Friday, August 10, 2012

Tomato, tomah-toe...oh, and pesto, too

Summer is here and with it, an abundance of tomatoes and basil.  I don't know about you, but I could live on those two things (well, and hummus, but that's another post).

My very favorite way to enjoy those veggies is in an Insalata Caprese.  Get some "whole" mozzarella (those balls) and slice into 1/4" rounds.  Slice the tomatoes the same thickness.  Pinch off basil leaves.  Arrange in a pretty circle like in the picture.  Sprinkle some extra-virgin olive oil and some balsamic vinegar over the whole plate.  Be cautious with the balsamic, as too much can be too strong.  Sprinkle with freshly ground pepper and some salt.  Enjoy!


If you prefer something a little less fancy, just chop up your tomatoes, as well as an onion and some basil, toss with some Italian dressing, and eat as a "chopped salad". You can add chopped mozzarella, but it soaks up a lot of dressing, so that's up to you.

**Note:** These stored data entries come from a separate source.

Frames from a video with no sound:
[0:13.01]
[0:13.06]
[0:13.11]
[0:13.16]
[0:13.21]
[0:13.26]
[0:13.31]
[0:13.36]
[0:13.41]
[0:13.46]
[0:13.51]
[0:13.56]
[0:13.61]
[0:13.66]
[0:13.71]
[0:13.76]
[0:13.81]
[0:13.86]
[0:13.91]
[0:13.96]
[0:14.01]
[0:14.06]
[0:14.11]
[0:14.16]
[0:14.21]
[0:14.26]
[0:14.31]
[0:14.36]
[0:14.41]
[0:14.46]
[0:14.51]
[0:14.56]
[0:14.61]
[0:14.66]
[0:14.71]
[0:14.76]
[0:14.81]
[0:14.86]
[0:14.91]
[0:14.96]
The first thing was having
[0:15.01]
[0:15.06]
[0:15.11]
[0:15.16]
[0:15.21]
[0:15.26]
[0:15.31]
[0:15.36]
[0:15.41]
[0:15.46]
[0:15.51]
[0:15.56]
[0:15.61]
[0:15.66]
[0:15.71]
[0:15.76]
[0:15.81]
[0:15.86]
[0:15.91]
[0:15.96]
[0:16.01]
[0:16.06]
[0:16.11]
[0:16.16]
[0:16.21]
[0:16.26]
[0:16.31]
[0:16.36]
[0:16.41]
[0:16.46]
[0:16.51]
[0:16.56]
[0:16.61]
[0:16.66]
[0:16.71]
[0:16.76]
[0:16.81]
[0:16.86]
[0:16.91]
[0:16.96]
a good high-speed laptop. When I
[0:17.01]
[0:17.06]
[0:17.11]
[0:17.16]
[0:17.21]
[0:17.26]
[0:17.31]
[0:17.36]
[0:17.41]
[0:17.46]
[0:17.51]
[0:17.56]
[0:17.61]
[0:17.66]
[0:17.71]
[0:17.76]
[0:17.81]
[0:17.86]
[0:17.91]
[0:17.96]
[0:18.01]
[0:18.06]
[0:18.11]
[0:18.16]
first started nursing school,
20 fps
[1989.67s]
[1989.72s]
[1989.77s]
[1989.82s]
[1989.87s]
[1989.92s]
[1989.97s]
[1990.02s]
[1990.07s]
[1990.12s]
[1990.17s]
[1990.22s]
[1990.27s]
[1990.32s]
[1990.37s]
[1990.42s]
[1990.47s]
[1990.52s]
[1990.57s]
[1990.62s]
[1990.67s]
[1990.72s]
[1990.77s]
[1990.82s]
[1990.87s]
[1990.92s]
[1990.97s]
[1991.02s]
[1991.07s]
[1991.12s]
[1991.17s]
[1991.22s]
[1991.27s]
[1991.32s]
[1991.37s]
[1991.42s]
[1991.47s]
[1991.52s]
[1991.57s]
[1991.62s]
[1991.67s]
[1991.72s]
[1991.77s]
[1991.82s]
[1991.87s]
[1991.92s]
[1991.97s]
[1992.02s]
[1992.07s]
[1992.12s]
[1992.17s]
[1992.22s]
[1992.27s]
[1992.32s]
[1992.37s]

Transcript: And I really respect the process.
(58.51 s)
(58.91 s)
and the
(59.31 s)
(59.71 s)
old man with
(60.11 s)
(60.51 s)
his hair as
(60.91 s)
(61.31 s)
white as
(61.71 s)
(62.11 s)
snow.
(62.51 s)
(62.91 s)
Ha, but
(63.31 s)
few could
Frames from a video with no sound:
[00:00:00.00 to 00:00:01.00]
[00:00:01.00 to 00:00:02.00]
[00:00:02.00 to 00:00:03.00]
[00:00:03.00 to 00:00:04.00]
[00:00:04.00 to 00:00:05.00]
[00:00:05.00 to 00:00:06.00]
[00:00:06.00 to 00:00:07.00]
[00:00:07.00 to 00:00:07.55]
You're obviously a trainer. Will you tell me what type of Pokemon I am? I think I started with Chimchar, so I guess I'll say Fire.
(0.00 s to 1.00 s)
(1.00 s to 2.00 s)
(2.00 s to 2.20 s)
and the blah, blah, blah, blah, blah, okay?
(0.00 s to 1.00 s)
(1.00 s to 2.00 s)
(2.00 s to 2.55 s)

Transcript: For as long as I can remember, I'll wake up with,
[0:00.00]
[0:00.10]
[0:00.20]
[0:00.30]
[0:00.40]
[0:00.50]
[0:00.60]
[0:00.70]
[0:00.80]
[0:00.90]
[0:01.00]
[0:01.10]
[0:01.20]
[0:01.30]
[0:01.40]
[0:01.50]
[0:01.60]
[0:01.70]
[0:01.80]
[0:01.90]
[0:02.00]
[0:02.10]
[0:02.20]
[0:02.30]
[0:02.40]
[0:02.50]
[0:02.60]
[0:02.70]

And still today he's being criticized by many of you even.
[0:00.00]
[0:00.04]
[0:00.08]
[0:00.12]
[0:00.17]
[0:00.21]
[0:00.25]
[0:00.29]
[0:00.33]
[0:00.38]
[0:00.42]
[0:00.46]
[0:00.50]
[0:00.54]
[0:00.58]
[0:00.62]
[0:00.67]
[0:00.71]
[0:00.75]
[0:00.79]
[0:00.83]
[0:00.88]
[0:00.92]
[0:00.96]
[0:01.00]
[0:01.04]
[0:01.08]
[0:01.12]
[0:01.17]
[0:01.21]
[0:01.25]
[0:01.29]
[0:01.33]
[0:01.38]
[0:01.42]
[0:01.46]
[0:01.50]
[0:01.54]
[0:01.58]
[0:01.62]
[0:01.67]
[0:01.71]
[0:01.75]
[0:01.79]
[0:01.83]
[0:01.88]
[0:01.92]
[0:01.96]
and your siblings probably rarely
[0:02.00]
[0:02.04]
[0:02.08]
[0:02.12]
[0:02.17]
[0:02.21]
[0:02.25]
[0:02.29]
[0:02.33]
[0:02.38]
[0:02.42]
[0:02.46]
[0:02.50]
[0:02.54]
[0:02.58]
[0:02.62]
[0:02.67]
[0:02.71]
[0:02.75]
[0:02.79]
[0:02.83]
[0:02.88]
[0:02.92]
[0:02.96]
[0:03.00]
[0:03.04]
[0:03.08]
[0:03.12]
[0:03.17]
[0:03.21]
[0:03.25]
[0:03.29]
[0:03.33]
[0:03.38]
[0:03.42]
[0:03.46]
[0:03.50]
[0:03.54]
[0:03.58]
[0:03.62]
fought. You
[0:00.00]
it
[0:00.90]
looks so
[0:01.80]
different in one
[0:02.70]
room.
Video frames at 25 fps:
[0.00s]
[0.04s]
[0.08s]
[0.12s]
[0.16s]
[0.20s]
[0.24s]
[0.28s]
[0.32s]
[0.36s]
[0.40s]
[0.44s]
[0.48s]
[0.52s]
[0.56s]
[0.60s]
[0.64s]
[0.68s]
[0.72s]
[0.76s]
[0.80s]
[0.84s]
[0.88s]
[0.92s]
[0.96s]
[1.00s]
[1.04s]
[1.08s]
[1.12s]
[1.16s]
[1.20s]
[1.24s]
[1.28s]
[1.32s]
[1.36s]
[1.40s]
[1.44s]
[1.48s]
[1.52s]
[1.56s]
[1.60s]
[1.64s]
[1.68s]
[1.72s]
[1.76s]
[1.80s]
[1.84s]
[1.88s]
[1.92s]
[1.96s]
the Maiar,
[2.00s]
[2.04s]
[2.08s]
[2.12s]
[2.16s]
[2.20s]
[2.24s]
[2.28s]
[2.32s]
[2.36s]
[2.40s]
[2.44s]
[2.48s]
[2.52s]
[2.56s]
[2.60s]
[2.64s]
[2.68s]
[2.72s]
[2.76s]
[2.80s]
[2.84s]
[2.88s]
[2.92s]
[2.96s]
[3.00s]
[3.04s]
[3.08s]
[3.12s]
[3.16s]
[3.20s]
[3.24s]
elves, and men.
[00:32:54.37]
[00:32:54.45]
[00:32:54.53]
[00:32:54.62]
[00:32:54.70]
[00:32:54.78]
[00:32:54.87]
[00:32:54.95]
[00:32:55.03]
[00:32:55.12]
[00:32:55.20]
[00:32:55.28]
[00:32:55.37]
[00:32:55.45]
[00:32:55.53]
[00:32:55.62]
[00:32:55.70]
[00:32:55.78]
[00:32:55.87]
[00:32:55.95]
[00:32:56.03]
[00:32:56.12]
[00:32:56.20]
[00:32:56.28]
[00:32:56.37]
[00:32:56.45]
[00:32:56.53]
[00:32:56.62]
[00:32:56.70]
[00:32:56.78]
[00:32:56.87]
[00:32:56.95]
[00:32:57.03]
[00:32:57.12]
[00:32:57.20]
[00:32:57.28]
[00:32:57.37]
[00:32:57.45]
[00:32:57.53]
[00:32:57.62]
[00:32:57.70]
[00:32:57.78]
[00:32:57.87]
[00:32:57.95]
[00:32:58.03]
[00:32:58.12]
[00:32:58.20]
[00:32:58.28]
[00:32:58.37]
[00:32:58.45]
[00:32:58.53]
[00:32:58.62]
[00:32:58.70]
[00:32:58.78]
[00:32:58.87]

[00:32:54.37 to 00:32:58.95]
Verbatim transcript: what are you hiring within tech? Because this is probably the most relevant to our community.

Finally, one of my daughters' favorite foods is pesto.  You need quite a bit of basil, and be sure you have a nice fresh baguette sliced thinly.  The "original" recipe calls for pine nuts, but we much prefer almonds.

1/4 cup slivered almonds (or some type of almonds with NO skins)
3 medium cloves garlic (don't peel them yet!)
2 cups packed fresh basil
7 tablespoons extra-virgin olive oil
salt
1/4 cup finely grated Parmesan cheese (do NOT use the stuff in the green can!!!)

Toast the nuts in a heavy skillet over medium heat, stirring frequently, until golden and fragrant, about five minutes; set aside.  Add the garlic to the empty pan and toast over medium heat, shaking the pan occasionally, until fragrant and the color of the cloves deepens slightly, about 7 minutes.  Let cool slightly, then peel and chop.

Process nuts, garlic, basil, and olive oil in food processor until smooth, stopping to scrape down bowl as necessary, about 1 minute.  Stir in Parmesan and salt and pepper to taste.